Input data =
╔══
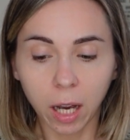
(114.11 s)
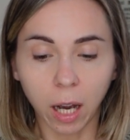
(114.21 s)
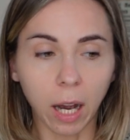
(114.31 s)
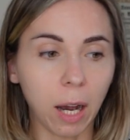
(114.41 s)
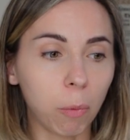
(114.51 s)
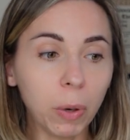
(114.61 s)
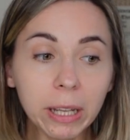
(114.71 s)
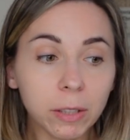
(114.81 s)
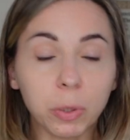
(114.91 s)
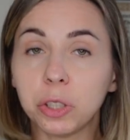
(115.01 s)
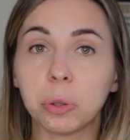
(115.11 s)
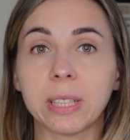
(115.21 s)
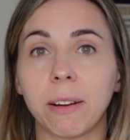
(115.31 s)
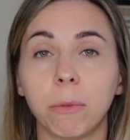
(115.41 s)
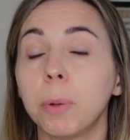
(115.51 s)
Uh, we, we choose,
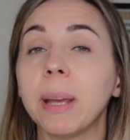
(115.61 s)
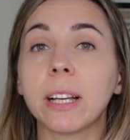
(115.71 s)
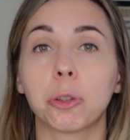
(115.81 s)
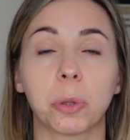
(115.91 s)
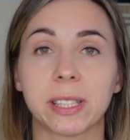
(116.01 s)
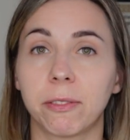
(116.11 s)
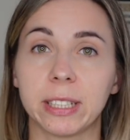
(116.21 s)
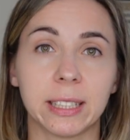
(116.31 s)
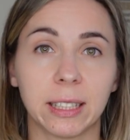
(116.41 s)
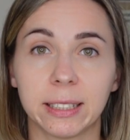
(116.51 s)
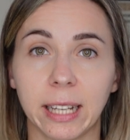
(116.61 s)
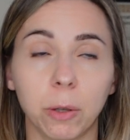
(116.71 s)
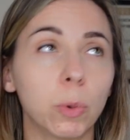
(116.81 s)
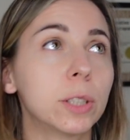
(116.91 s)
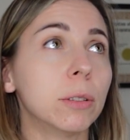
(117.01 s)
we make a choice every single day.
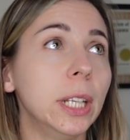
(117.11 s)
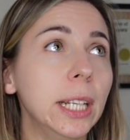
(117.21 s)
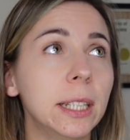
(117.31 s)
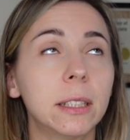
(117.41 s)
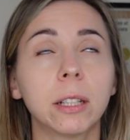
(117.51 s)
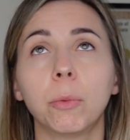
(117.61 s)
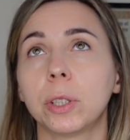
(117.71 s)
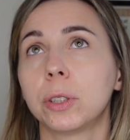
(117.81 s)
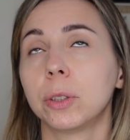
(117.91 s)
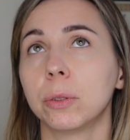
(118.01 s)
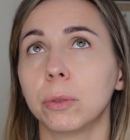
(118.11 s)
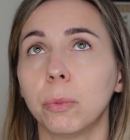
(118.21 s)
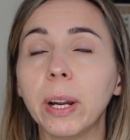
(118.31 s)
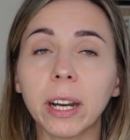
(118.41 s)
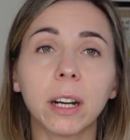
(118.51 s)
What to eat, what to
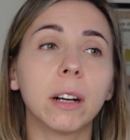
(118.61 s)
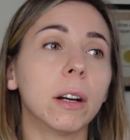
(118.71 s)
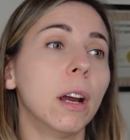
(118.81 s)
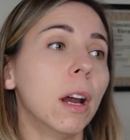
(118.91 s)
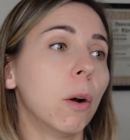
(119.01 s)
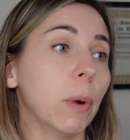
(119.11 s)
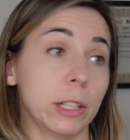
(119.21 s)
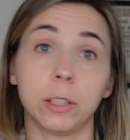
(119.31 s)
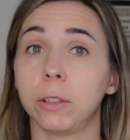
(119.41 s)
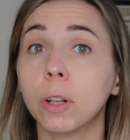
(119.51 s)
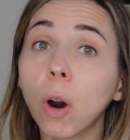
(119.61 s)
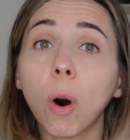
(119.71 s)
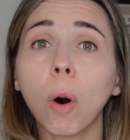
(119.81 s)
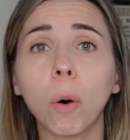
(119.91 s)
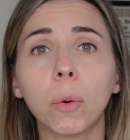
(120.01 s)
wear, where to
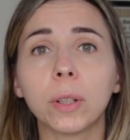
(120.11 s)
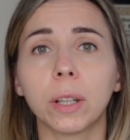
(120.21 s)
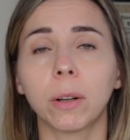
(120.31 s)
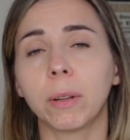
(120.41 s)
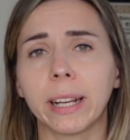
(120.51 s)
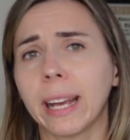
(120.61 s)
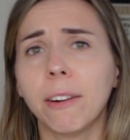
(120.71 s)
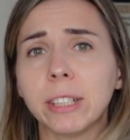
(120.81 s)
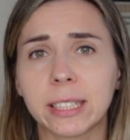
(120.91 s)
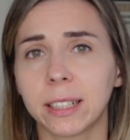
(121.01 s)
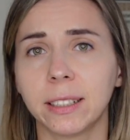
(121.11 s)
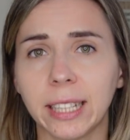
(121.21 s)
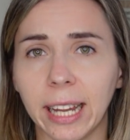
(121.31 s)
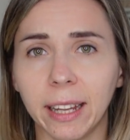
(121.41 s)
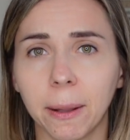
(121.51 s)
go, you know, like every single day.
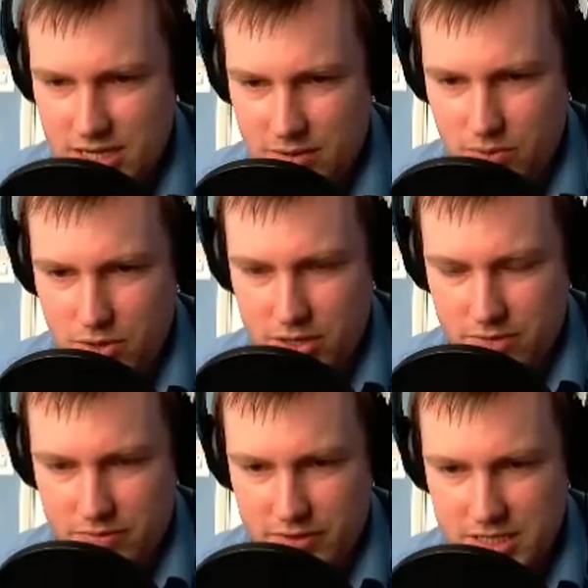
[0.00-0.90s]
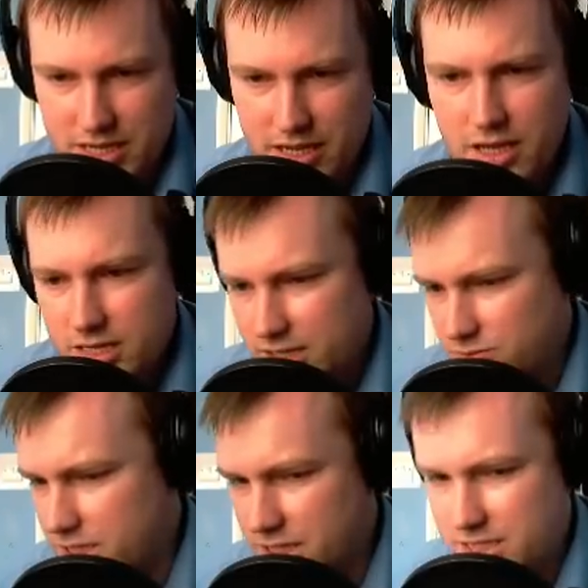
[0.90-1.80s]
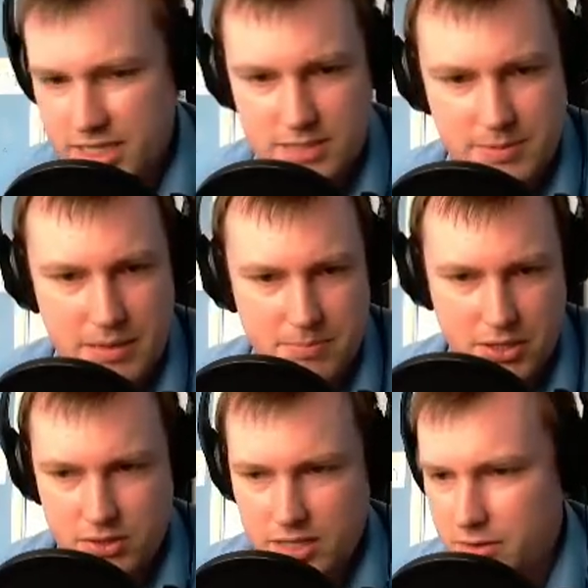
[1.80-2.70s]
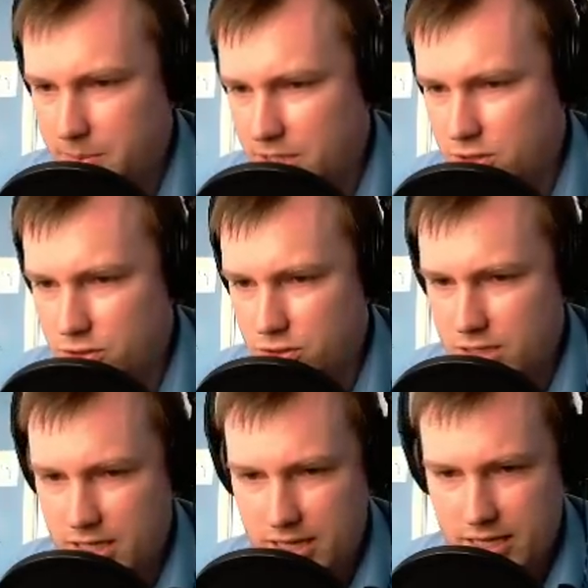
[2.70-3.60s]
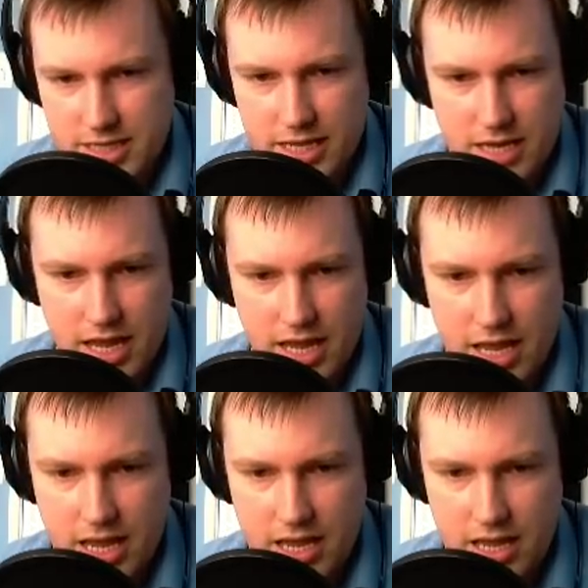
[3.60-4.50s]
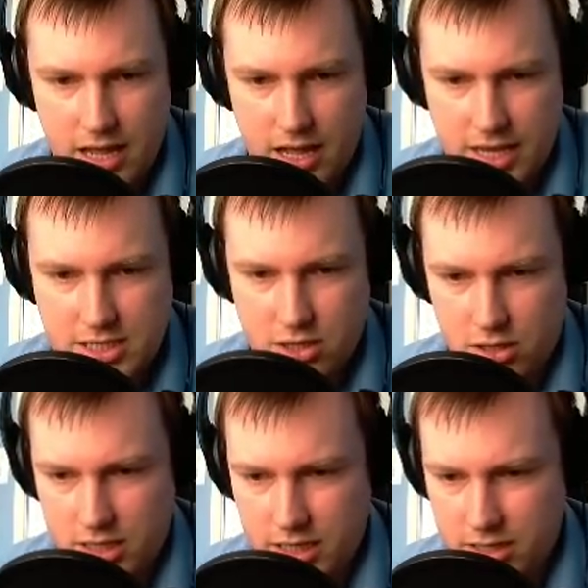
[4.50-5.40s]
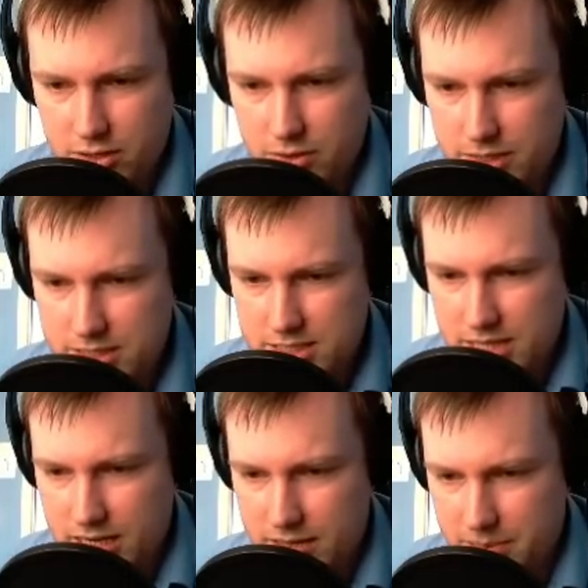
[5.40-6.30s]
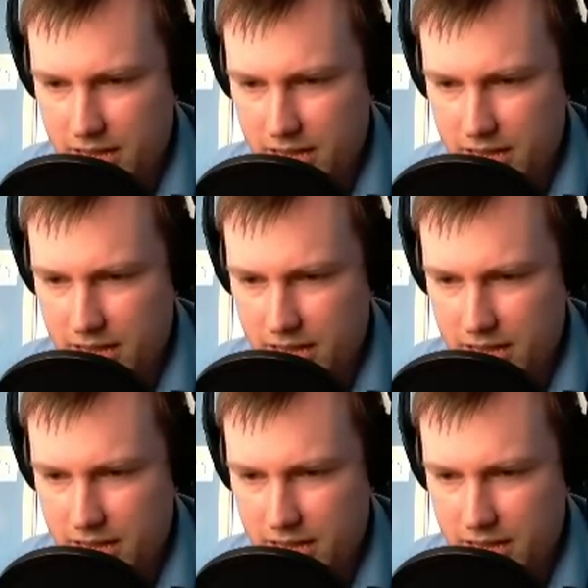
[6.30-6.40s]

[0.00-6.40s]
work on things here. That's research centers being built. That'll be good. Let's get a ice colony, though, set up ahead of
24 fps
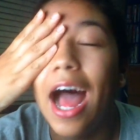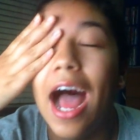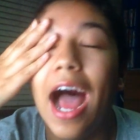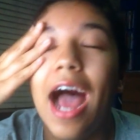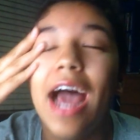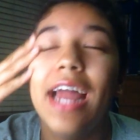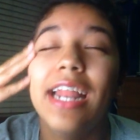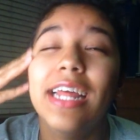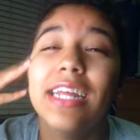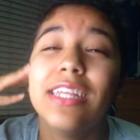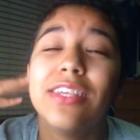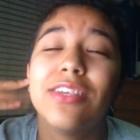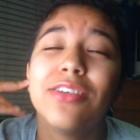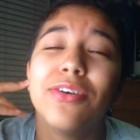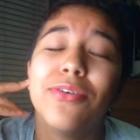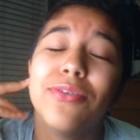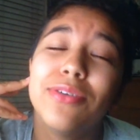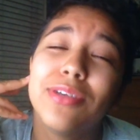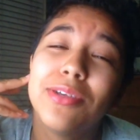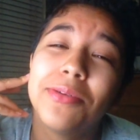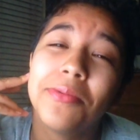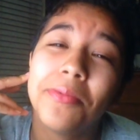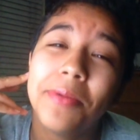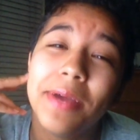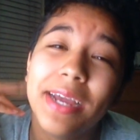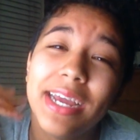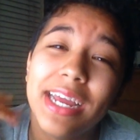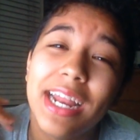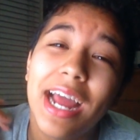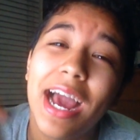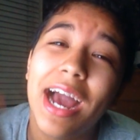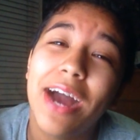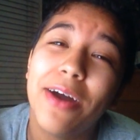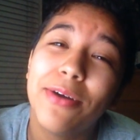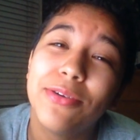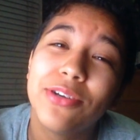And it's so sweet
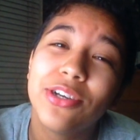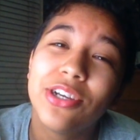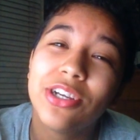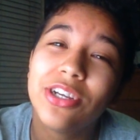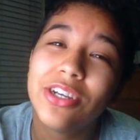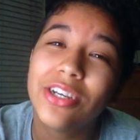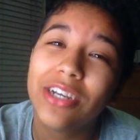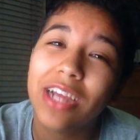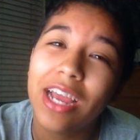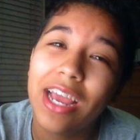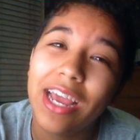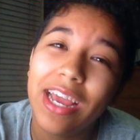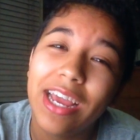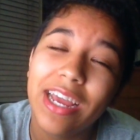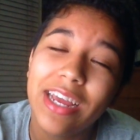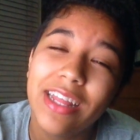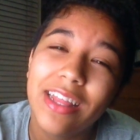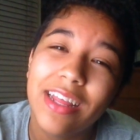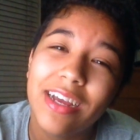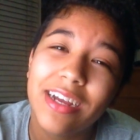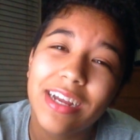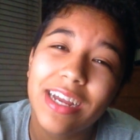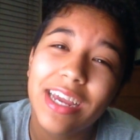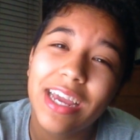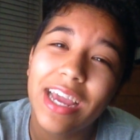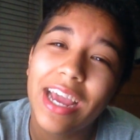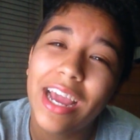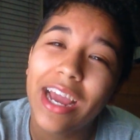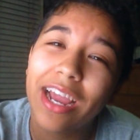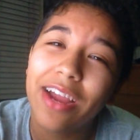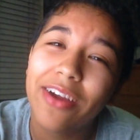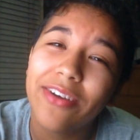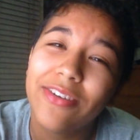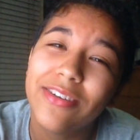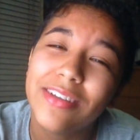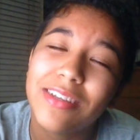how Shayla
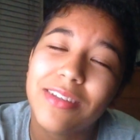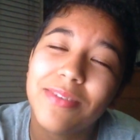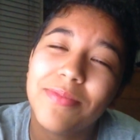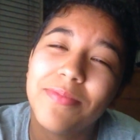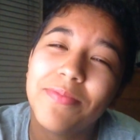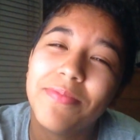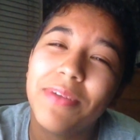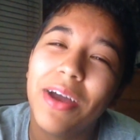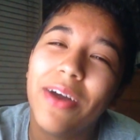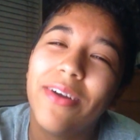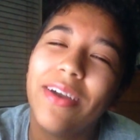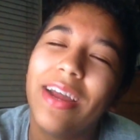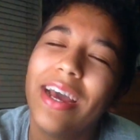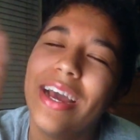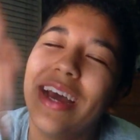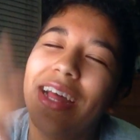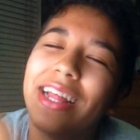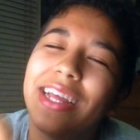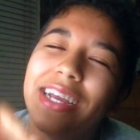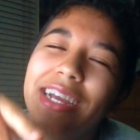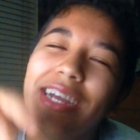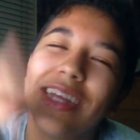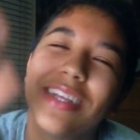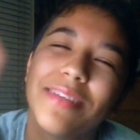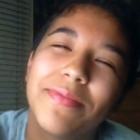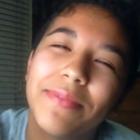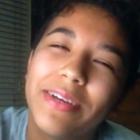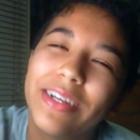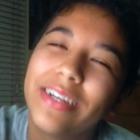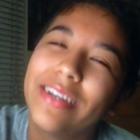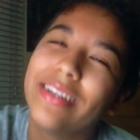cares about Ellie as much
╚══
What you need to do = Could you retype the records above exactly, omitting the pictures?

Exercise answer =
(114.11 s)
(114.21 s)
(114.31 s)
(114.41 s)
(114.51 s)
(114.61 s)
(114.71 s)
(114.81 s)
(114.91 s)
(115.01 s)
(115.11 s)
(115.21 s)
(115.31 s)
(115.41 s)
(115.51 s)
Uh, we, we choose,
(115.61 s)
(115.71 s)
(115.81 s)
(115.91 s)
(116.01 s)
(116.11 s)
(116.21 s)
(116.31 s)
(116.41 s)
(116.51 s)
(116.61 s)
(116.71 s)
(116.81 s)
(116.91 s)
(117.01 s)
we make a choice every single day.
(117.11 s)
(117.21 s)
(117.31 s)
(117.41 s)
(117.51 s)
(117.61 s)
(117.71 s)
(117.81 s)
(117.91 s)
(118.01 s)
(118.11 s)
(118.21 s)
(118.31 s)
(118.41 s)
(118.51 s)
What to eat, what to
(118.61 s)
(118.71 s)
(118.81 s)
(118.91 s)
(119.01 s)
(119.11 s)
(119.21 s)
(119.31 s)
(119.41 s)
(119.51 s)
(119.61 s)
(119.71 s)
(119.81 s)
(119.91 s)
(120.01 s)
wear, where to
(120.11 s)
(120.21 s)
(120.31 s)
(120.41 s)
(120.51 s)
(120.61 s)
(120.71 s)
(120.81 s)
(120.91 s)
(121.01 s)
(121.11 s)
(121.21 s)
(121.31 s)
(121.41 s)
(121.51 s)
go, you know, like every single day.
[0.00-0.90s]
[0.90-1.80s]
[1.80-2.70s]
[2.70-3.60s]
[3.60-4.50s]
[4.50-5.40s]
[5.40-6.30s]
[6.30-6.40s]

[0.00-6.40s]
work on things here. That's research centers being built. That'll be good. Let's get a ice colony, though, set up ahead of
24 fps
And it's so sweet
how Shayla
cares about Ellie as much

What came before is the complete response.